Read: "Birds of a Lesser Paradise" by Megan Mayhew Bergman


Once in awhile I discover a book that, after reading, inspires me, on a deep level, to be fearless in my own writing. I’m not only referring to the writer’s courage to render the ugly and unfortunate aspects of human nature and the world, but also, and maybe even more so, the fearlessness to offer the beautiful, the honorable, the heart-on-a-sleeve kind of writing that feels wholly authentic and much like a message from a dear friend insisting, “These are the things I love about life, and I love you enough, dear reader, to share them with you.”

This is what the dozen stories within this accomplished collection seem to be: love stories. Stories of unabashed, deep, awakened, intelligent, love. Love for animals, love for the Earth, love for children and parents and partners, and ultimately, love for life itself, however messy it gets. The writer of these stories has an enormous capacity for deep feeling and she isn’t afraid to use it.

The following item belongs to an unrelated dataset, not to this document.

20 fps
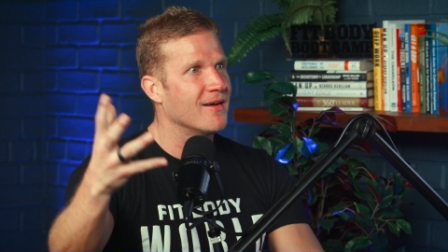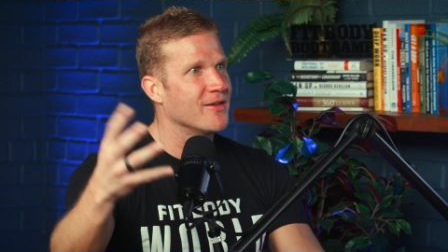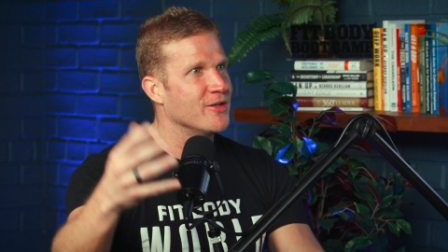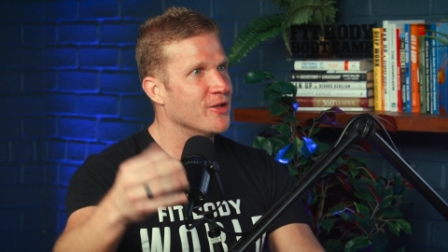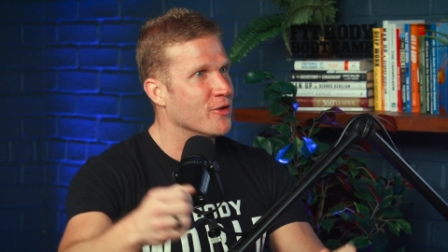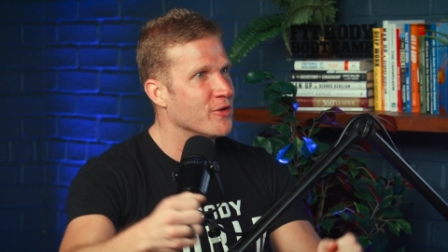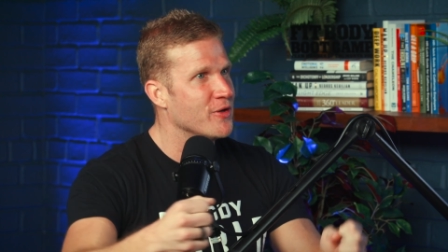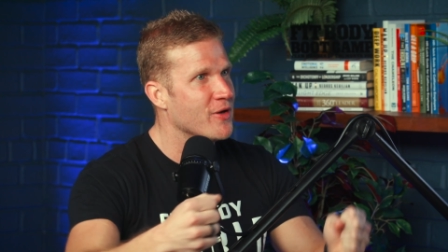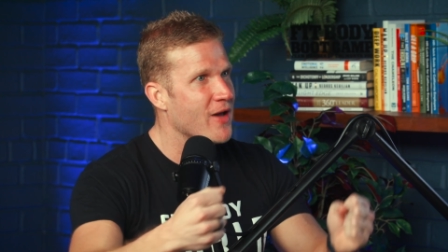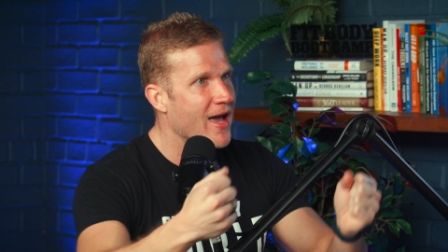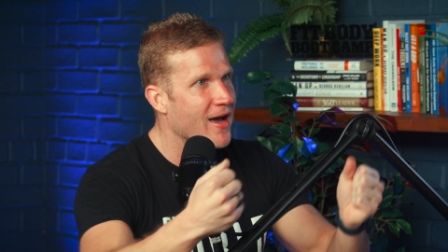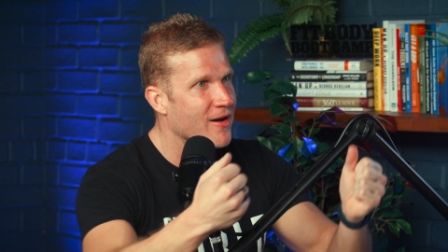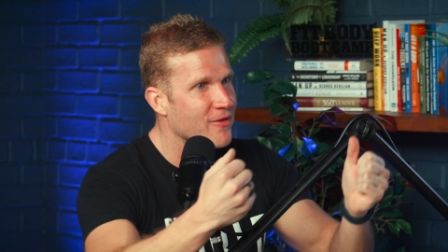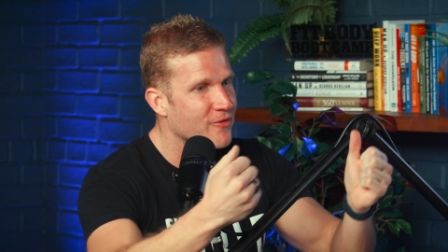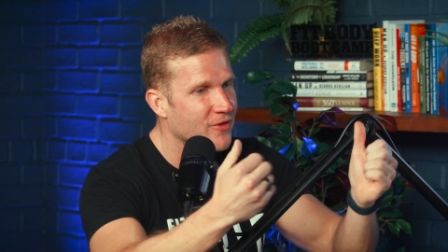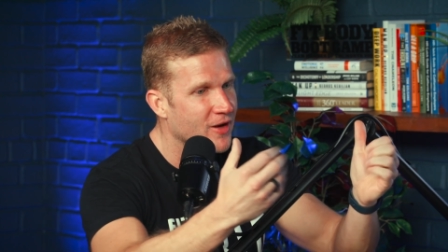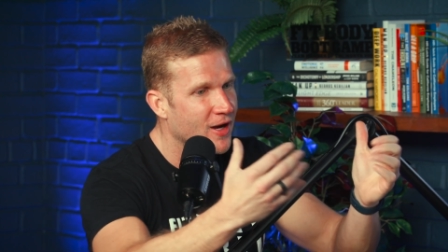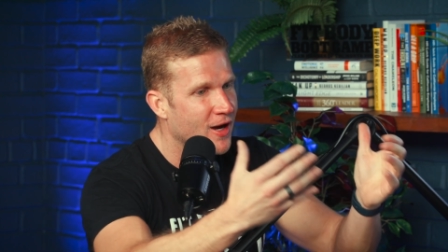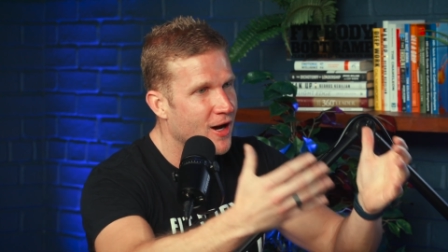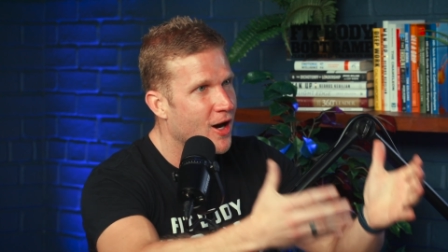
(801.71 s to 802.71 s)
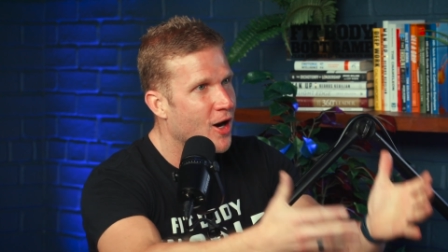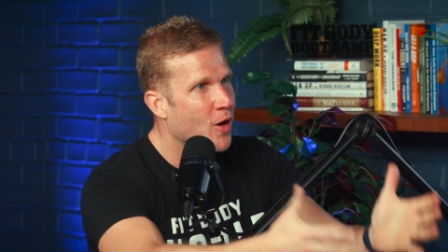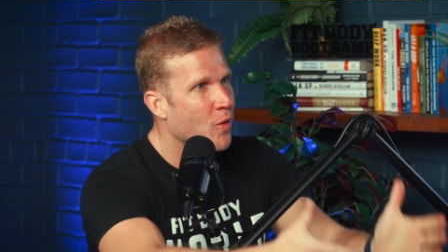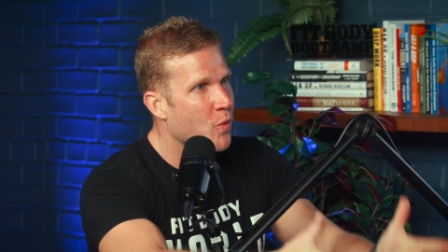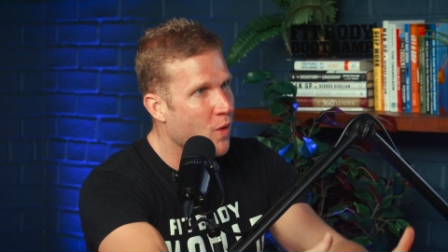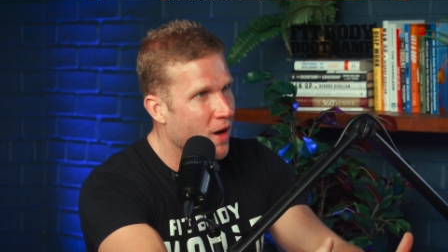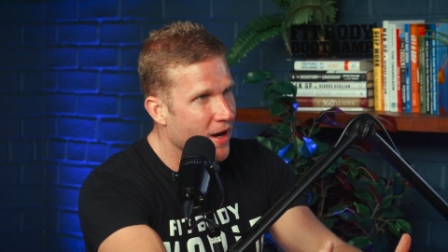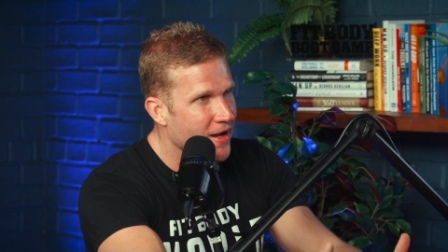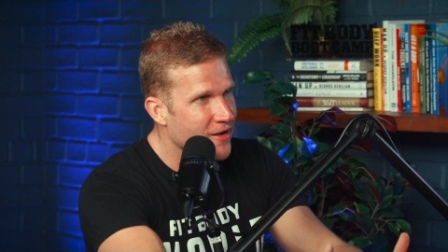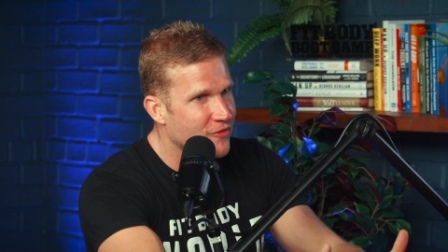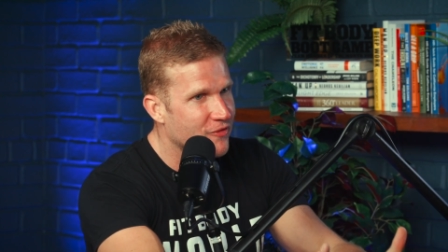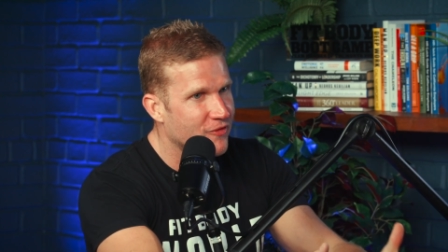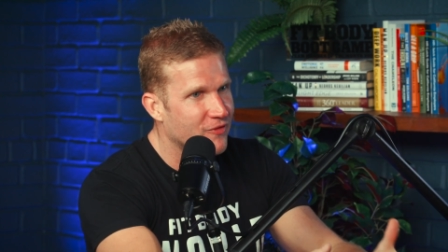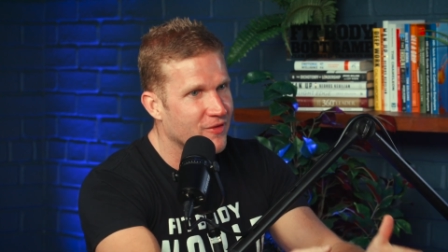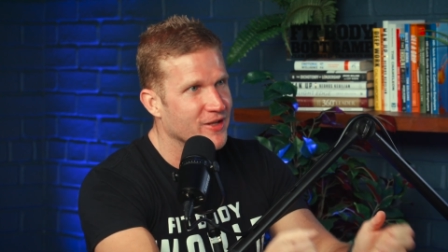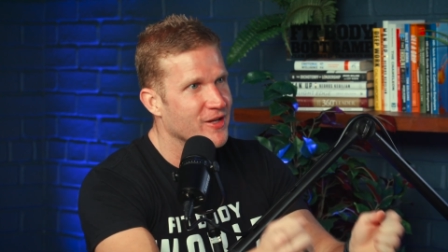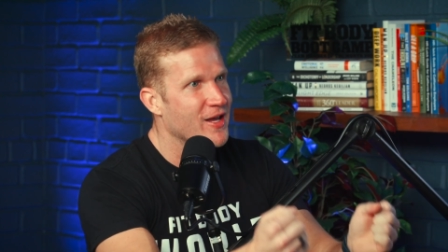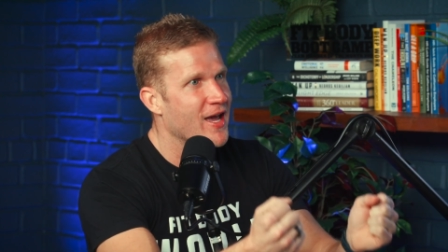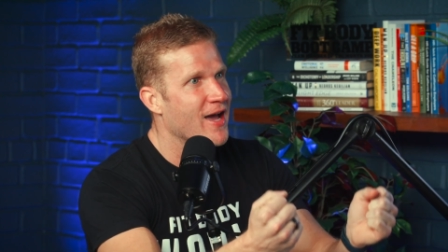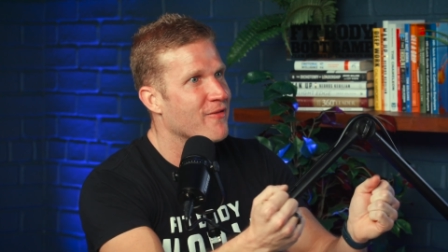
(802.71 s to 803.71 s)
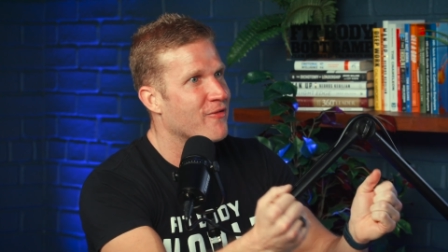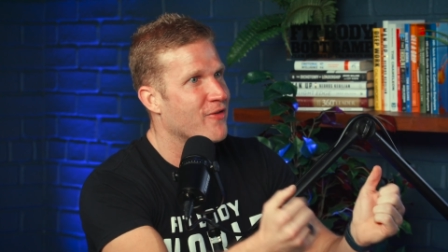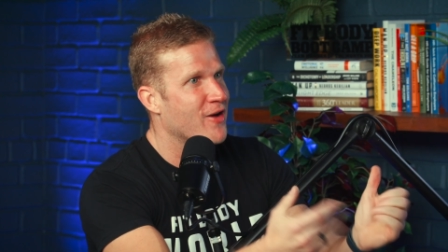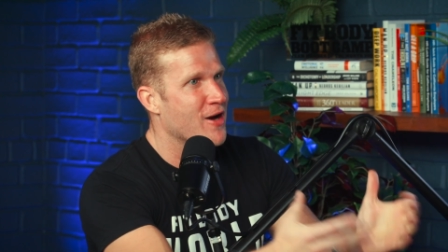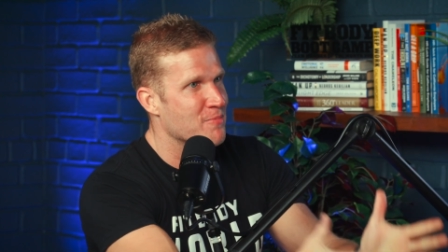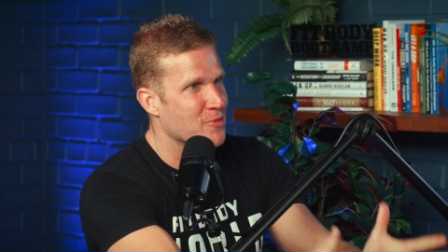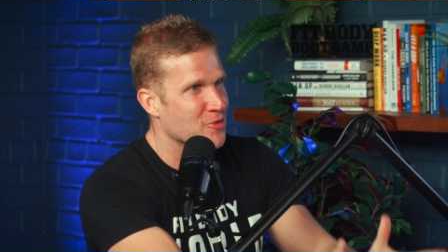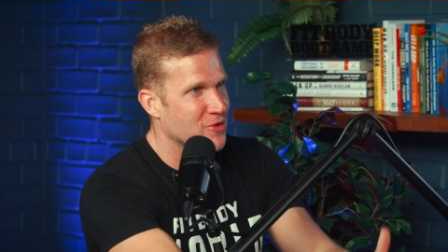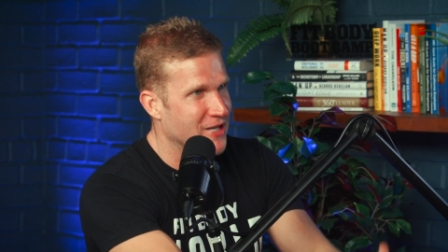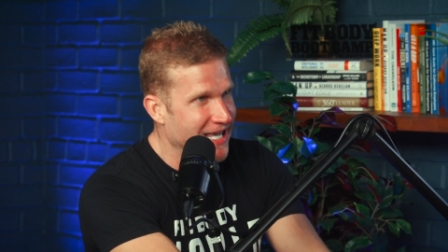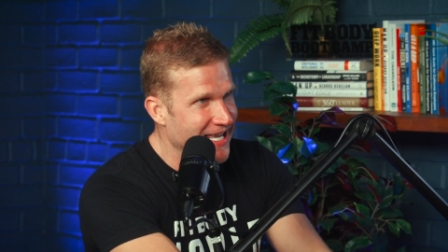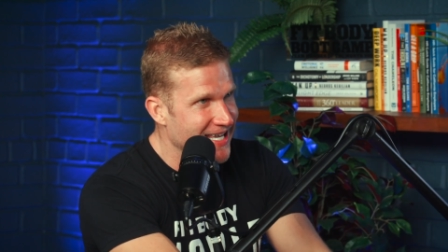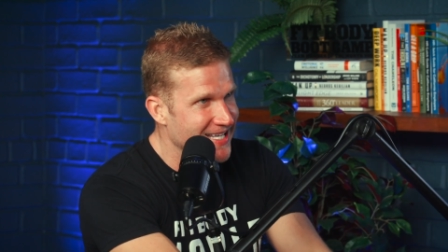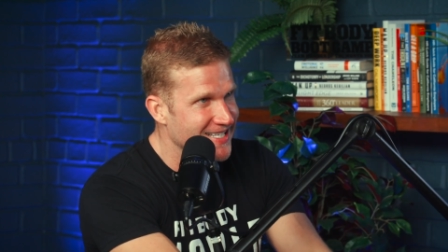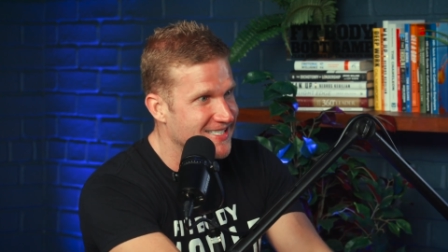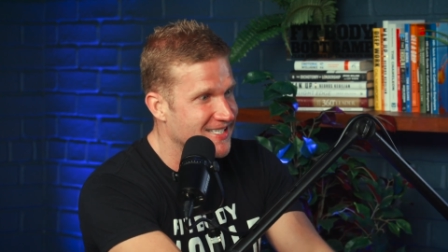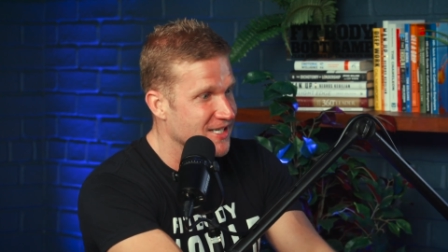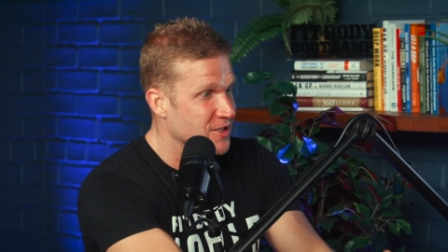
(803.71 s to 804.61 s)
You know, you have a wife and you have a couple kids,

The characters are not without fault, however, and love doesn’t show up for them without cost or in the expected ways. They have burdens, they’ve made mistakes, but even so, they face the next day with eyes and hearts wide open.

In “Housewifely Arts,” a single mother travels to Myrtle Beach with her young, precocious son, to a roadside zoo. She’s on a mission to hear her deceased mother’s voice one last time, a voice that is held indefinitely, she hopes, in the throat of a surly African Gray, her mother’s beloved pet. In “Saving Face,” a young veterinarian struggles both to forgive herself for the accident that left her disfigured and to allow her fiancé to love her, imperfect as she is. In “Yesterday’s Whales,” the narrator must decide whether to take a morning-after pill which would appease her own adopted world view and that of her radical boyfriend, a self proclaimed human exterminist, or listen to her instinct and her heart, both conditioned by generations of mother-love.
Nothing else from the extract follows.